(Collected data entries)
::::::
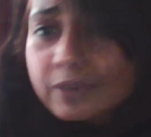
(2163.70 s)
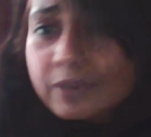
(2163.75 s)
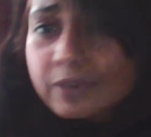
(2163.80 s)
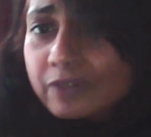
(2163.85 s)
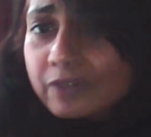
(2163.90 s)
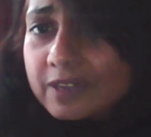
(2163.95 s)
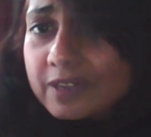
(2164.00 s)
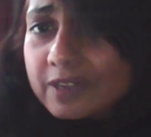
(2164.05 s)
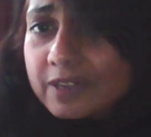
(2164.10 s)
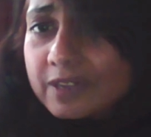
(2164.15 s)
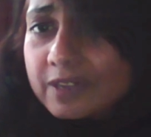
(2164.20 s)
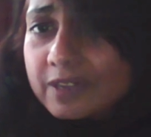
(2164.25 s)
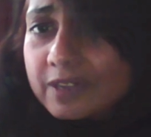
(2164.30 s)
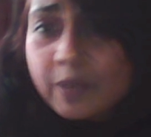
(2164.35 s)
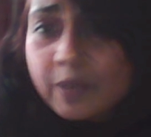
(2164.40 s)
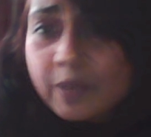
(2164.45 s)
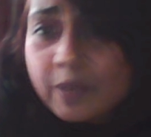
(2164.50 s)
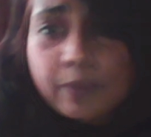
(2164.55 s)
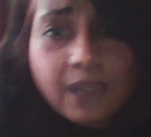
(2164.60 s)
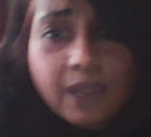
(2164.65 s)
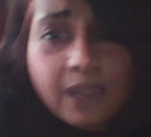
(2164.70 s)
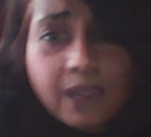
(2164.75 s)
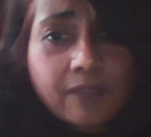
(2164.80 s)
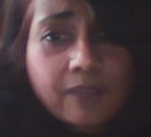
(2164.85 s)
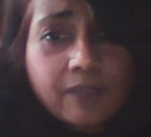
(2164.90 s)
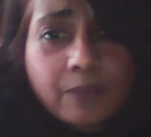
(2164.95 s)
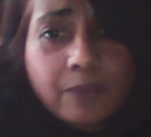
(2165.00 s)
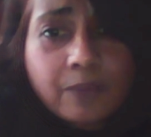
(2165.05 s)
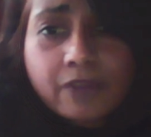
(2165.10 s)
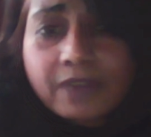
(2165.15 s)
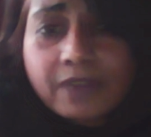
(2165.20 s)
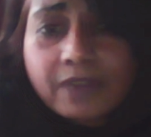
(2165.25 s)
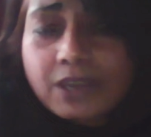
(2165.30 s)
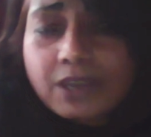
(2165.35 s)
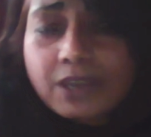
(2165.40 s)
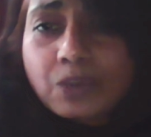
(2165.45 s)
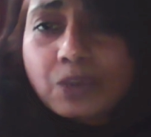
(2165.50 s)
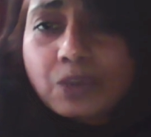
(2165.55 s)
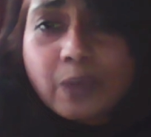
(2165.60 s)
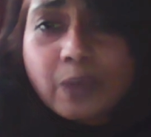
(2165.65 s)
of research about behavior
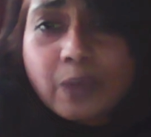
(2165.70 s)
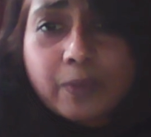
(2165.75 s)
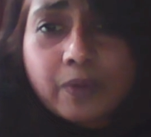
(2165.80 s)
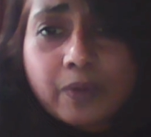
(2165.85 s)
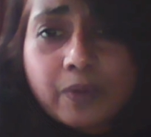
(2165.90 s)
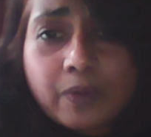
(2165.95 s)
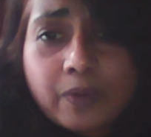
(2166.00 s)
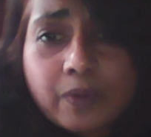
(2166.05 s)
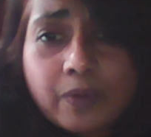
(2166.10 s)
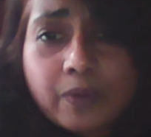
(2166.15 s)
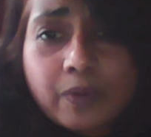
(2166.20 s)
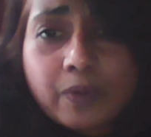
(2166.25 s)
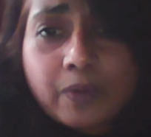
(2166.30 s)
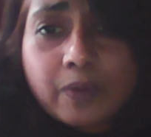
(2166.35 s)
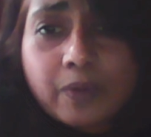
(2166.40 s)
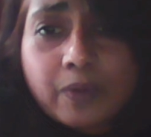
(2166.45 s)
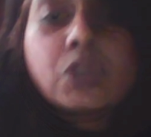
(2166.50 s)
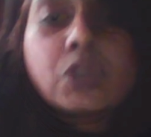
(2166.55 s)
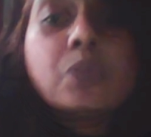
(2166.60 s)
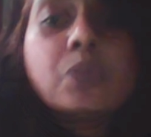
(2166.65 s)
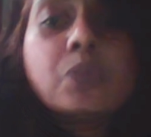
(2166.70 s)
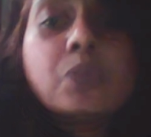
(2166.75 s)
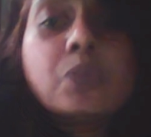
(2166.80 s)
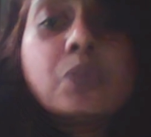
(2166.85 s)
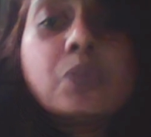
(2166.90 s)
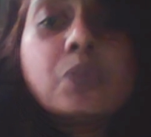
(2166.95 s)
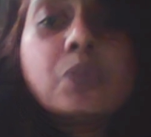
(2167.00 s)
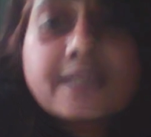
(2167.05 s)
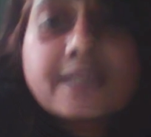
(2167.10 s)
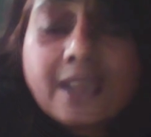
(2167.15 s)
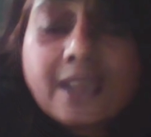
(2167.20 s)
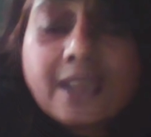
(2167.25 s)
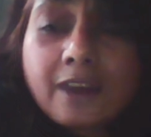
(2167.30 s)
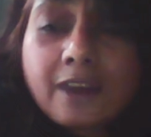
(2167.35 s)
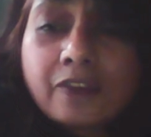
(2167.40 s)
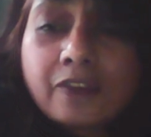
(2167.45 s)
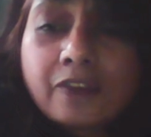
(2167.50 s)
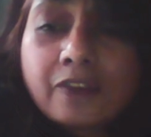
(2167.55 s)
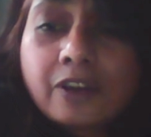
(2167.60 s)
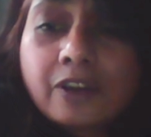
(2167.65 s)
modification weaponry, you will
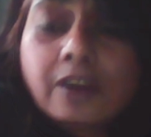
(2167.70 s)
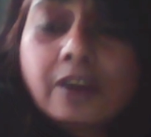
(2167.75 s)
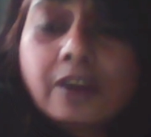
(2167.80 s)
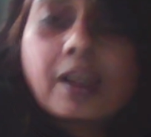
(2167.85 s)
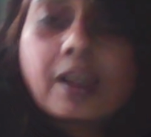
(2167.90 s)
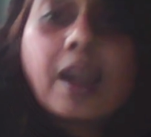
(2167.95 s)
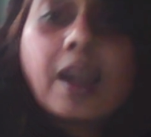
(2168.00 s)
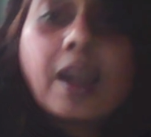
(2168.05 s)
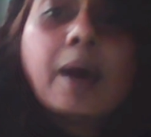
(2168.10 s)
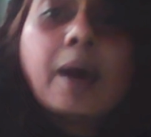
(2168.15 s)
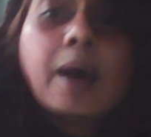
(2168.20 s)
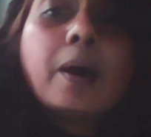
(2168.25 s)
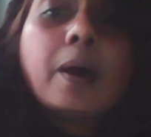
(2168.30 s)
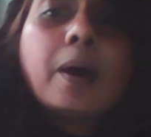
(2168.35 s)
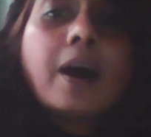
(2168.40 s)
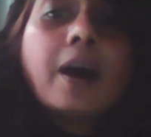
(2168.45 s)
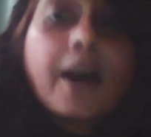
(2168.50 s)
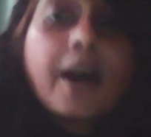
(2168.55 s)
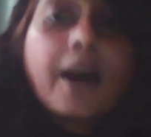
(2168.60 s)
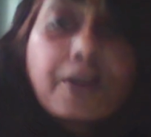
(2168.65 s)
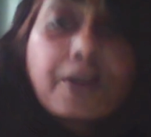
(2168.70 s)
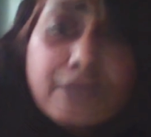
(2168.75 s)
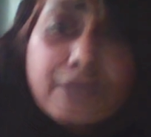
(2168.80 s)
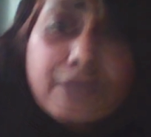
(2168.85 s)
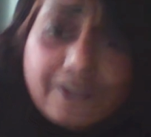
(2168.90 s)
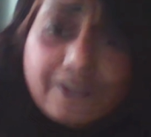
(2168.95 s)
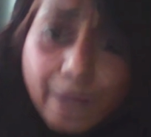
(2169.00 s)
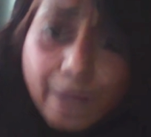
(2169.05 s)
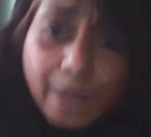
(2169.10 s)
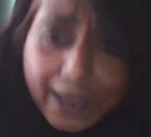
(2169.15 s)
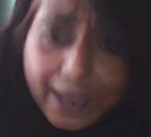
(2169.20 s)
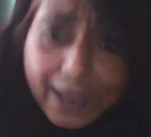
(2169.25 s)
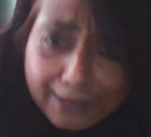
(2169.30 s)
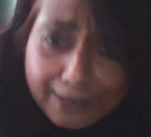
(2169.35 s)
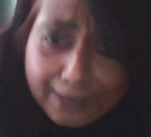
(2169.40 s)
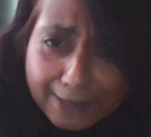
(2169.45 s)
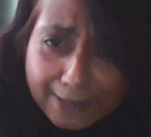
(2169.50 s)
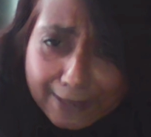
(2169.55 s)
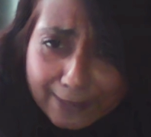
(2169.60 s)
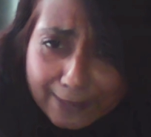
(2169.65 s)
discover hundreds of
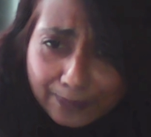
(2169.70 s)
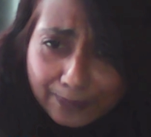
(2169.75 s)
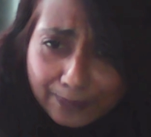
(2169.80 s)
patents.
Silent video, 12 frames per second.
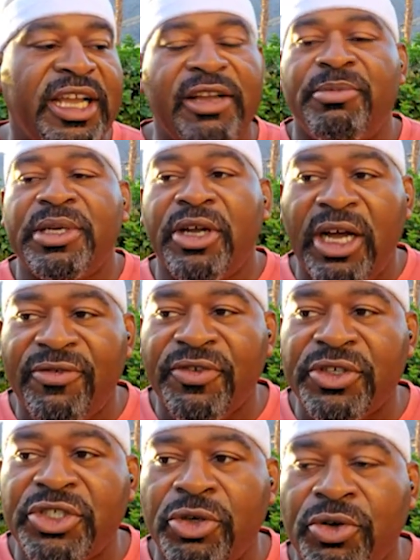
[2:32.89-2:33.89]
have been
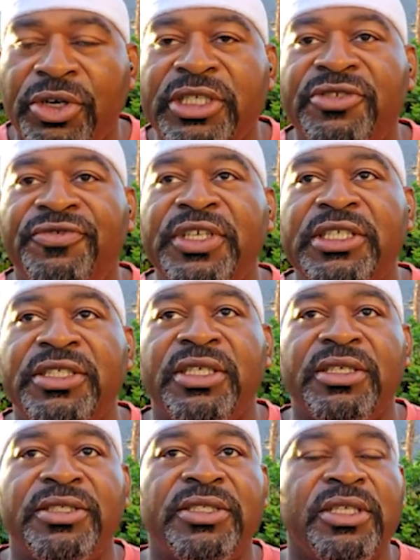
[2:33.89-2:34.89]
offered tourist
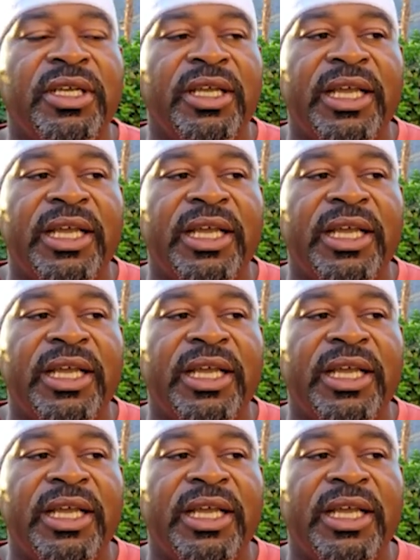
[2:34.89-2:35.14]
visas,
::::::
Problem description: Copy out, with no pictures, the lines from the one containing "(2169.45 s)" through the last line of the data above, both ends included and each word unchanged.

Answer to the exercise:
(2169.45 s)
(2169.50 s)
(2169.55 s)
(2169.60 s)
(2169.65 s)
discover hundreds of
(2169.70 s)
(2169.75 s)
(2169.80 s)
patents.
Silent video, 12 frames per second.
[2:32.89-2:33.89]
have been
[2:33.89-2:34.89]
offered tourist
[2:34.89-2:35.14]
visas,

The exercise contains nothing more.